[Stored items]
== Segment start ==

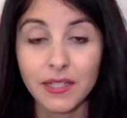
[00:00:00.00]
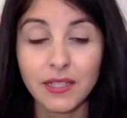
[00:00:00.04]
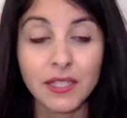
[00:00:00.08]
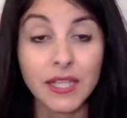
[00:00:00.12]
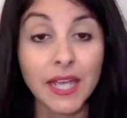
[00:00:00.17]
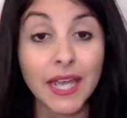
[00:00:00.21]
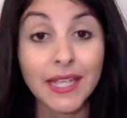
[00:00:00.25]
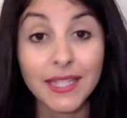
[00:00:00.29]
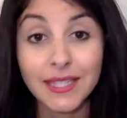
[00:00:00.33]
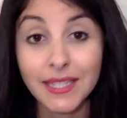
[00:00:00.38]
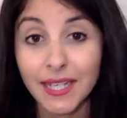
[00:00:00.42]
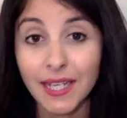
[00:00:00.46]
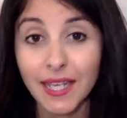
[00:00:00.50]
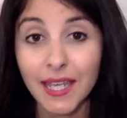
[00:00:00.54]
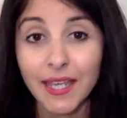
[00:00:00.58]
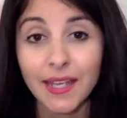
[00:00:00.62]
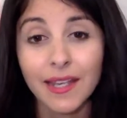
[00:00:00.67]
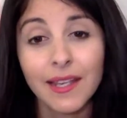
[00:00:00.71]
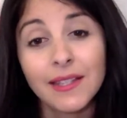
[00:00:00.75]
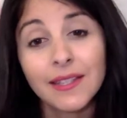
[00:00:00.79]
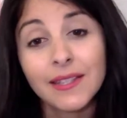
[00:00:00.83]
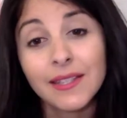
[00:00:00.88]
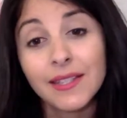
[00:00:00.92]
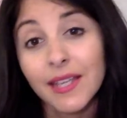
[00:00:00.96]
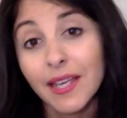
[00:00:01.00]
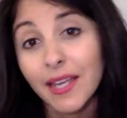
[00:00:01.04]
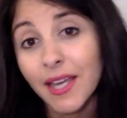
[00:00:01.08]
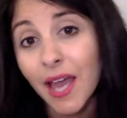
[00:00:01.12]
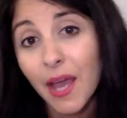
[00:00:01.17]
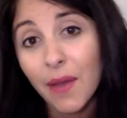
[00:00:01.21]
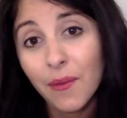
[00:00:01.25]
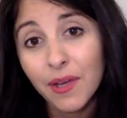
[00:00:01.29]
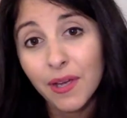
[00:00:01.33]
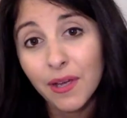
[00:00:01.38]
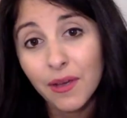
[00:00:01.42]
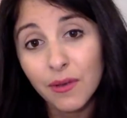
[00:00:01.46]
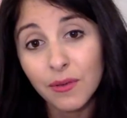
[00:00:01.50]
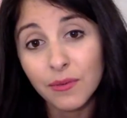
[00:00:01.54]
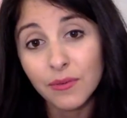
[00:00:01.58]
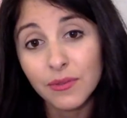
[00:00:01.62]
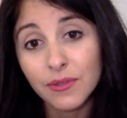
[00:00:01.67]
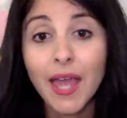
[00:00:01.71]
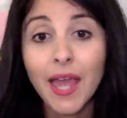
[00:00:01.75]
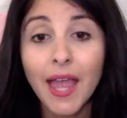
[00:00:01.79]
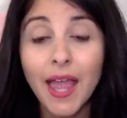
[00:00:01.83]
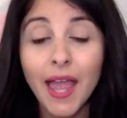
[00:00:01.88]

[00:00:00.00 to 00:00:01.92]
testing it and seeing how it goes.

== Segment end ==

Work order >>
Please transcribe exactly the lines from the one containing "[00:00:01.50]" through the final line of the data, including both, and nothing else. Pictures are to be left out.

Output of the exercise >>
[00:00:01.50]
[00:00:01.54]
[00:00:01.58]
[00:00:01.62]
[00:00:01.67]
[00:00:01.71]
[00:00:01.75]
[00:00:01.79]
[00:00:01.83]
[00:00:01.88]

[00:00:00.00 to 00:00:01.92]
testing it and seeing how it goes.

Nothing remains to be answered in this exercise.